By Sumeet Desai and Matt Spetalnick
With the British anxious about the state of their “special relationship” with the United States, Prime Minister Gordon Brown goes to Washington this week bearing gifts for President Barack Obama as reminders of that long transatlantic lovefest.
Brown, the first European leader to visit Obama since his Jan. 20 inauguration, will give him a first edition of Martin Gilbert’s seven-volume biography of Winston Churchill, whose World War Two partnership with Franklin Roosevelt epitomized the Anglo-American alliance.
The second gift will be a framed commissioning paper for HMS Resolute, a Royal Navy ship that became icebound in the Arctic in the early 1850s while searching in vain for British explorer John Franklin’s lost expedition that had been seeking a Northwest Passage to Asia.
An American whaler later found Resolute and it was freed from the ice and returned to Queen Victoria in 1856. In 1880, the British goverment, as a gesture of thanks, presented President Rutherford B. Hayes with a desk made from timbers of the ship, and ever since it has been used in the Oval Office by most presidents, including Obama. A replica figured as a plot device in the Hollywood thriller “National Treasure 2: Book of Secrets”, in which a secret compartment in the desk contained pieces of a clue.
At their White House talks on Tuesday, Brown also planned to give Obama a pen holder fashioned from the timber of HMS Gannet, a sister ship of the Resolute that also served for a time on anti-slavery missions off Africa.
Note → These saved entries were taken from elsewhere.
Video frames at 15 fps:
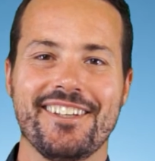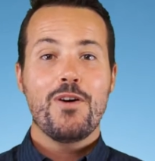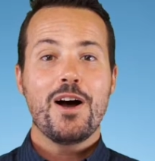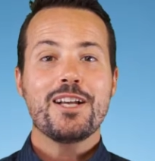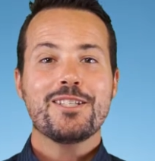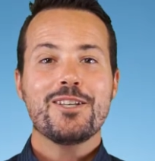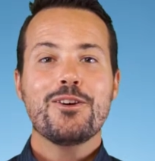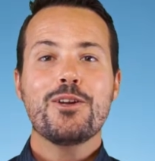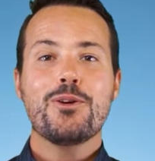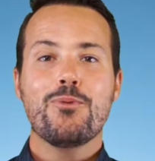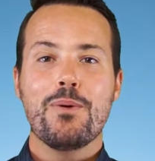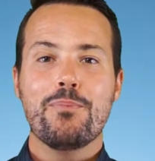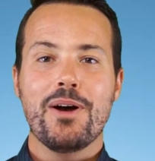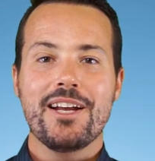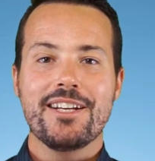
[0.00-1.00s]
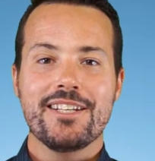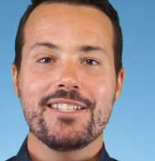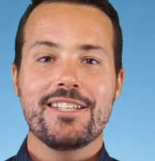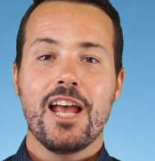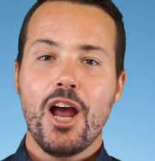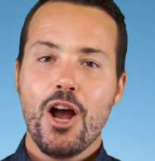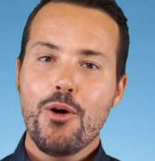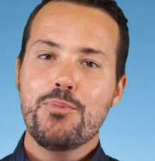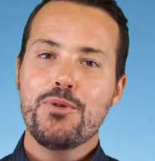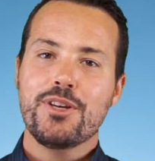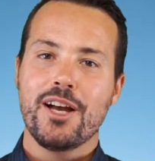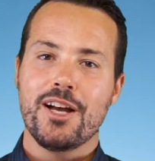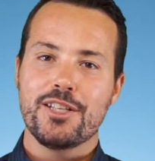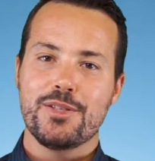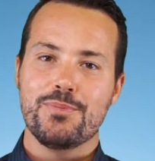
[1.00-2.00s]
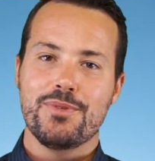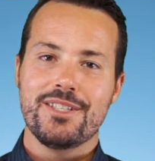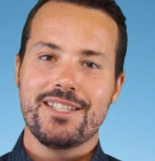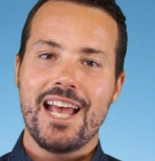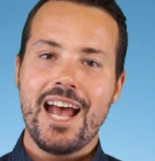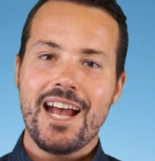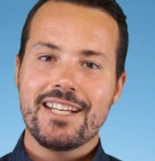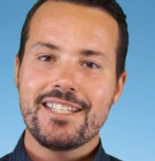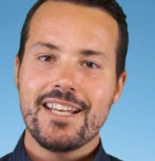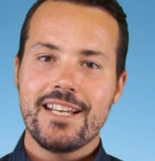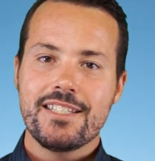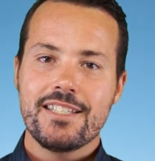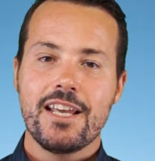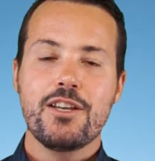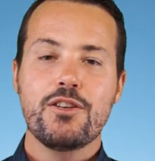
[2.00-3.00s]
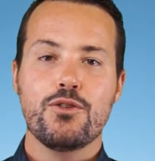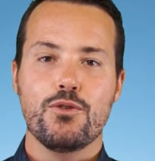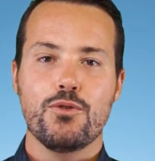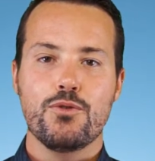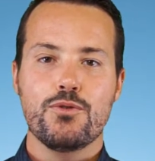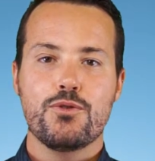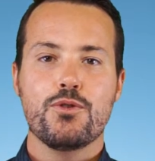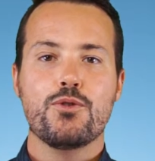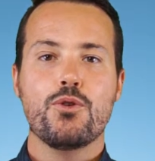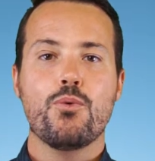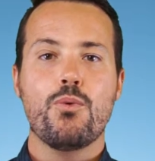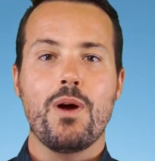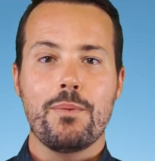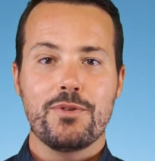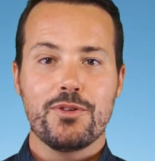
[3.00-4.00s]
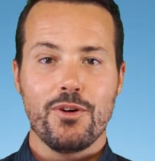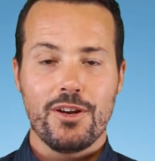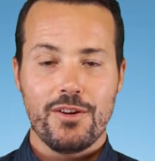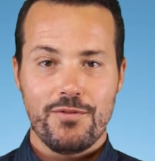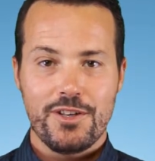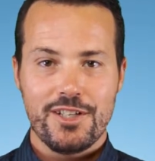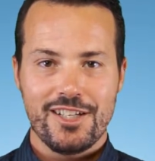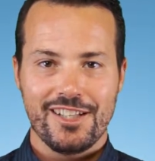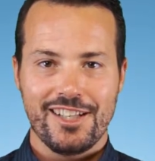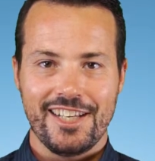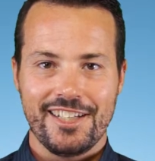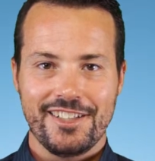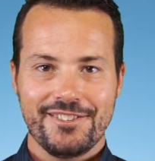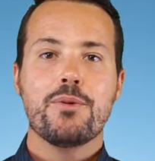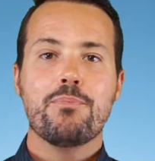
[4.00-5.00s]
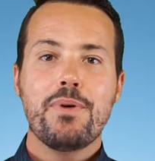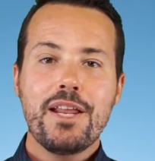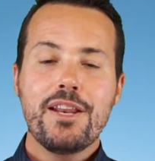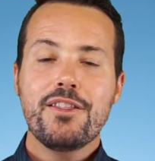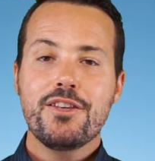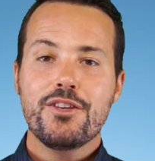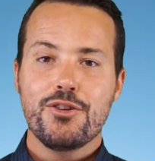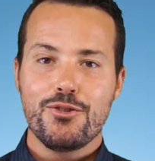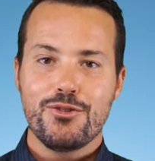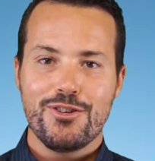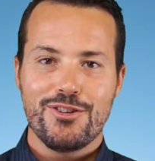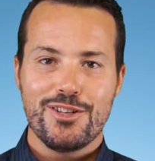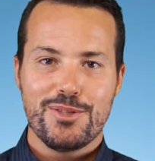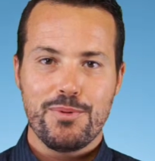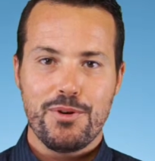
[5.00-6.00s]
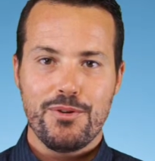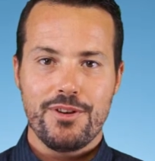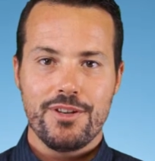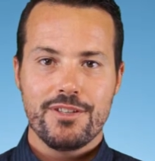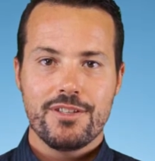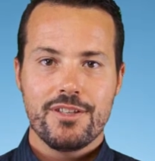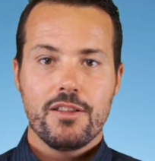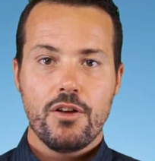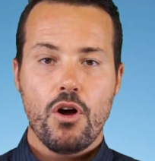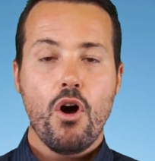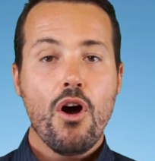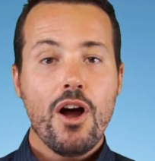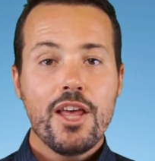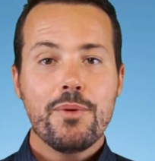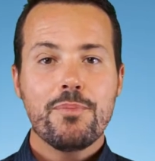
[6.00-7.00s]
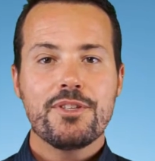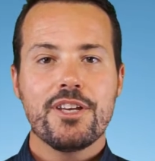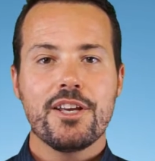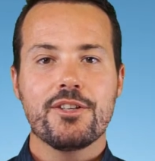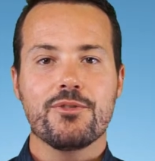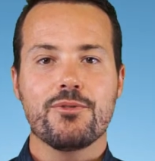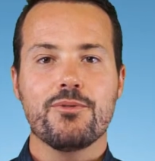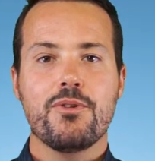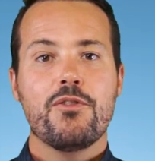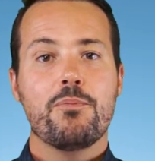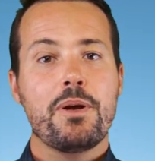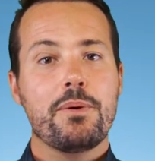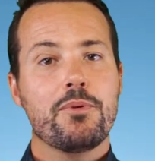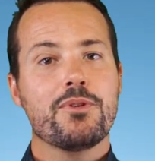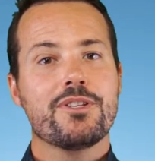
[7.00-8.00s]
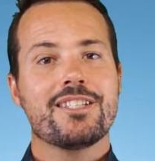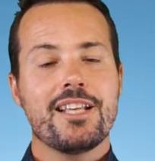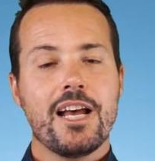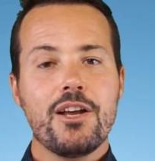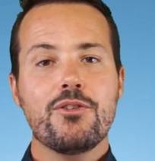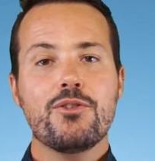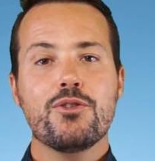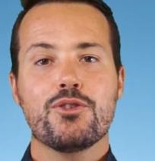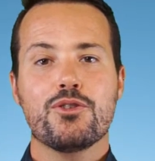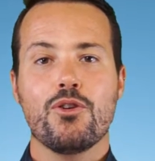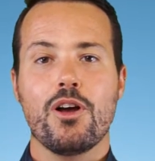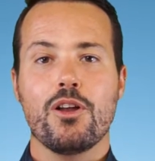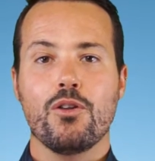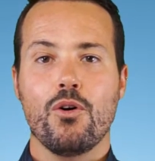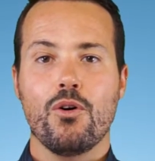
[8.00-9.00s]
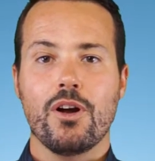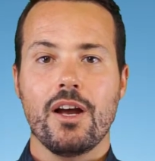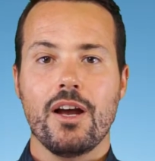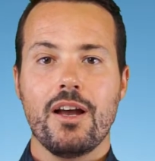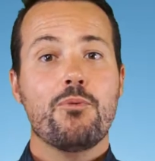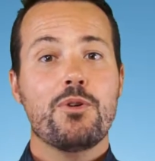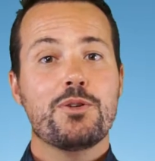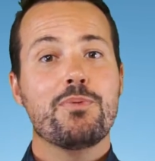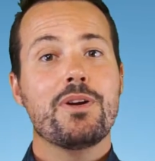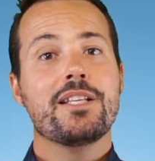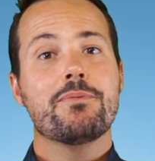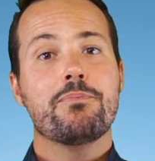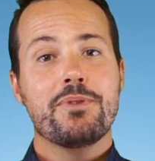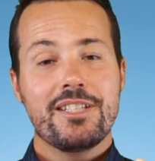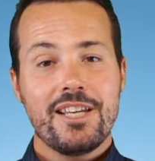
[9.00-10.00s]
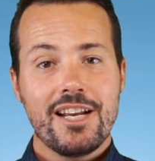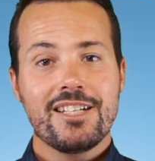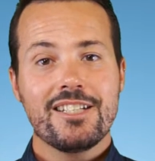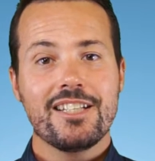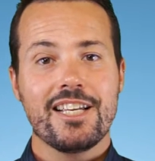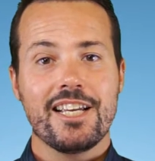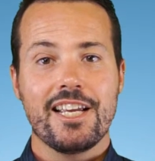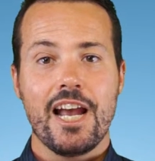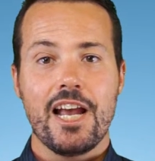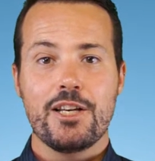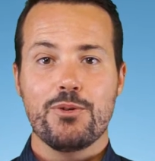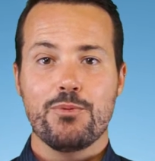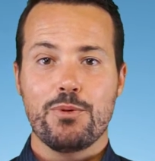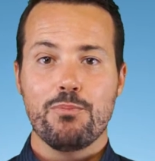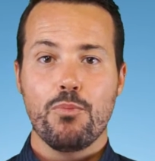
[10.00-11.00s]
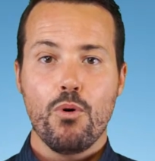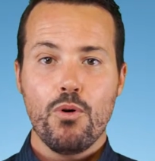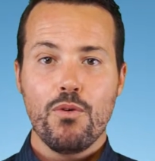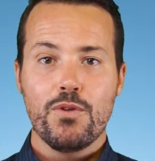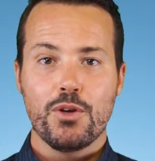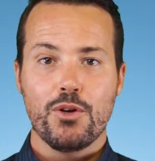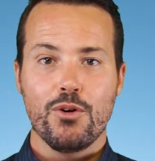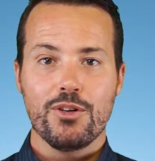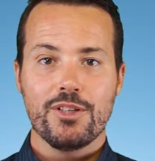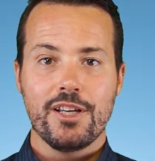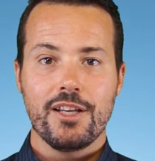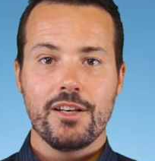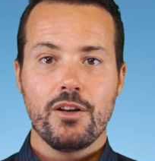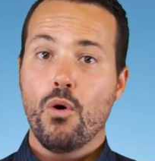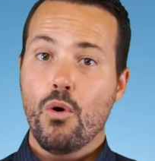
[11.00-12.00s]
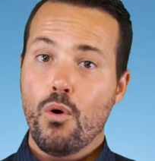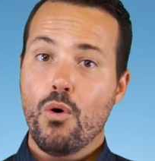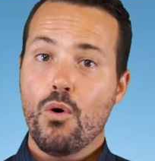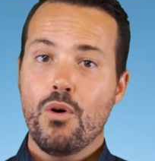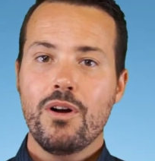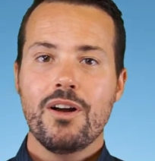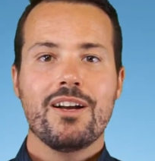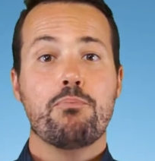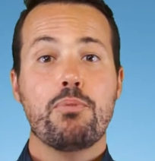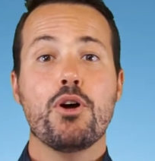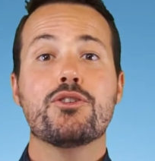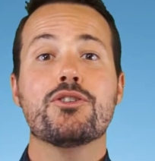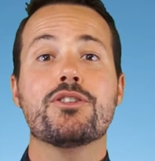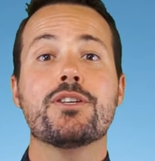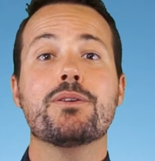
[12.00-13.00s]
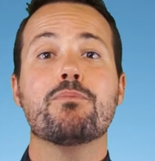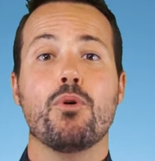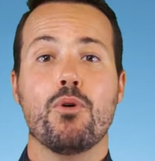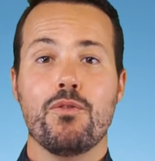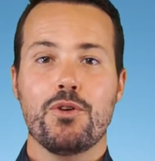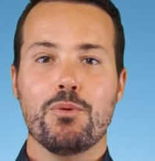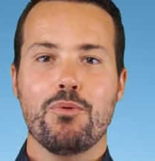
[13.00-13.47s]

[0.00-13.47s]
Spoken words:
Fast loading web pages help your customers access and use your website efficiently. The better the user experience, the higher the potential for people to stay on your site longer, which means potentially engaging with more of your content or purchasing more of your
The hope, it seems, is Obama will be reminded of America’s longstanding ties to Britain, which lost its 13 colonies after they rebelled against the Crown in 1776 but which later forged an alliance that spanned two world wars in the 20th century.
Brown wants to strengthen an alliance with Obama to combat the global financial crisis and reinforce London’s relationship with Washington. But there is growing concern in Britain that Washington’s attention is increasingly on Asia, with its growing economic clout, rather than Europe.
There was no word, however, on what gift Obama might have in mind for his guest.